3:ATM・振込サービスなどが充実しているか

これも重要。ATMはコンビニなどで済ます場合も多くなっていますが、いちいち手数料がかかるのは少し勿体無い。住宅ローン契約者は自動的に最上位ステータスになるような銀行さんもありますし(今は無いかも)、そこまでいかなくても優遇サービスを受けられることは多いです。メインバンクとして使っていくと考えた時に使いやすい銀行を選ぶというのも重要になってきます。

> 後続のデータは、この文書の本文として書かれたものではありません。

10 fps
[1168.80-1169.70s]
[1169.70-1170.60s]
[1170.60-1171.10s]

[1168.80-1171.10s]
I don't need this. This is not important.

4:金利特約条件に「強制加入サービス」が多いものは注意するべき

これは最近多いものかもしれません。身近な例で言うと、銀行が独自発行するクレジットカード連動のキャッシュカードサービス。これ非常に迷惑なのですが強制の場合が多い。「これに加入しないと特別金利の対象になりません」と言ったものです。挙句カード維持手数料が年一で掛かったりする。ハッキリ言って銀行発行のクレジットカードにお得なカードは無いと思って間違いなし。イオン銀行さんや楽天銀行さんなどは元々ポイントプログラムがしっかりしているのでこれに当てはまりませんが、その他はほぼ不要。私の場合カードを利用すれば年会費無料と言われているのですが、使わないで手数料だけ払った方がまだマシなくらい酷いサービスなので、手数料を捨ててカードは全く使っていません。こういう部分は、契約時のどさくさにシレッと紛れ込んで契約させられますので、契約の前に「特約金利の条件で強制加入サービスはありますか?」と聞いておくことをオススメします。

それと、最近多いのが証券口座の開設。開設だけなので問題ないのですが使わない人にとってみれば邪魔。

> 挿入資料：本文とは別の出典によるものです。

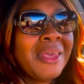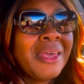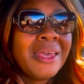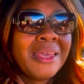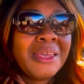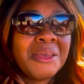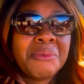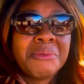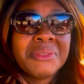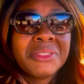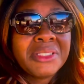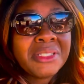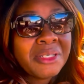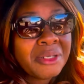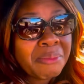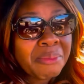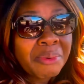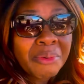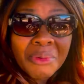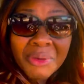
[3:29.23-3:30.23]
It was to the
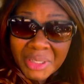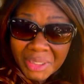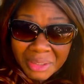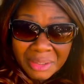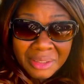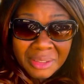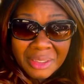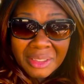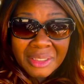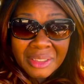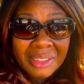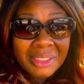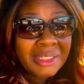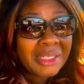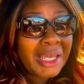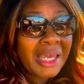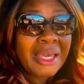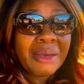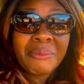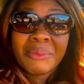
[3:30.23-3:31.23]
point
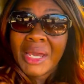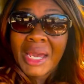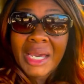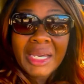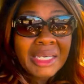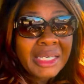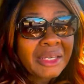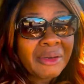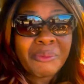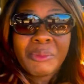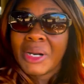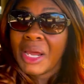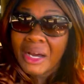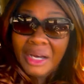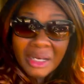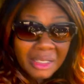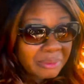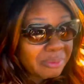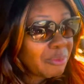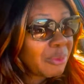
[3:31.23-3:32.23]
when I
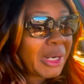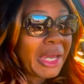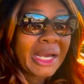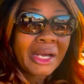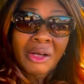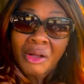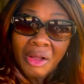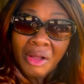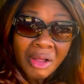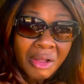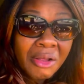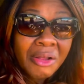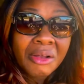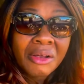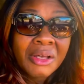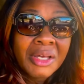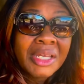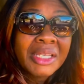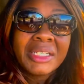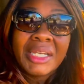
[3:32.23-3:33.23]
called,
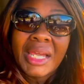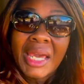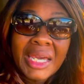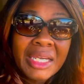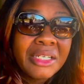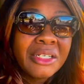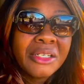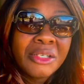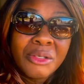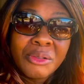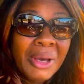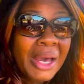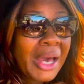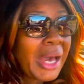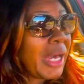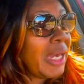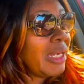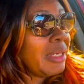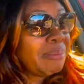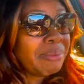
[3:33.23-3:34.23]
they knew
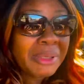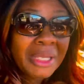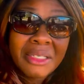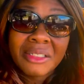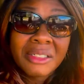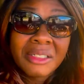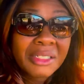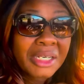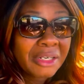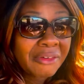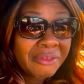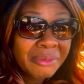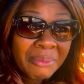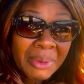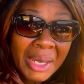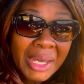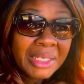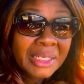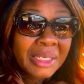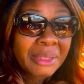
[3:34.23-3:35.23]
I ain't play. Look,
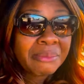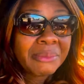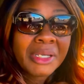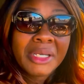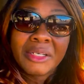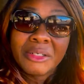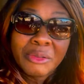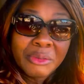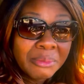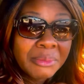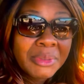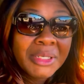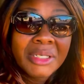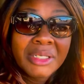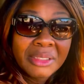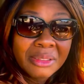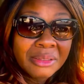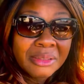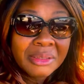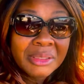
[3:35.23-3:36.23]
everybody up there knew
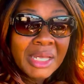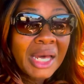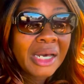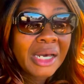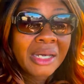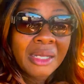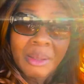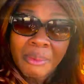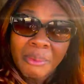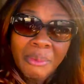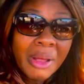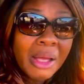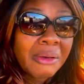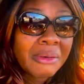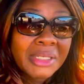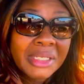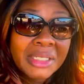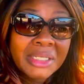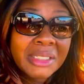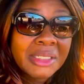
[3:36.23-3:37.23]
me. I come
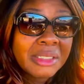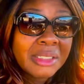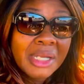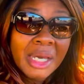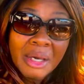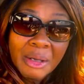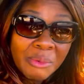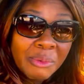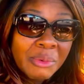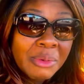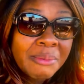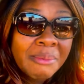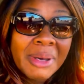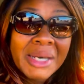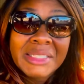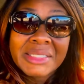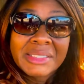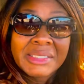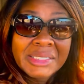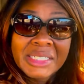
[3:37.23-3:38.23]
walking in the door with my
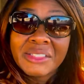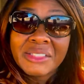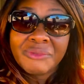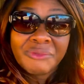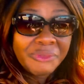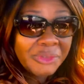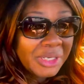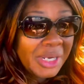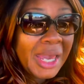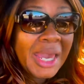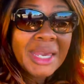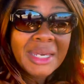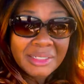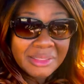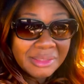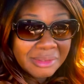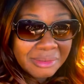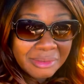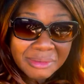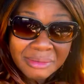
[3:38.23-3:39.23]
6-foot
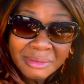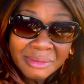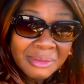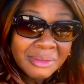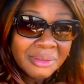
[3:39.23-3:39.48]
ass.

とは言えどの銀行でも少なからずこういう強制加入条件があるのが当たり前ですから、判断基準としては、“著しく不利益になりそうなものがあるかどうか”を目安としておけば良いかもしれません。

まとめ

十数年前の金利2%台でローンを組んでいた方などは、今の0.5%台の金利で組み直すと相当な返済額カットを実現できると思います。固定金利じゃないと嫌!という方でも、10年固定が0.6%台だったりしますから、とにかく変動・固定どちらでも借り換えを考えてみることはオススメです。

結論。何もしないで放っておくことが一番の無駄。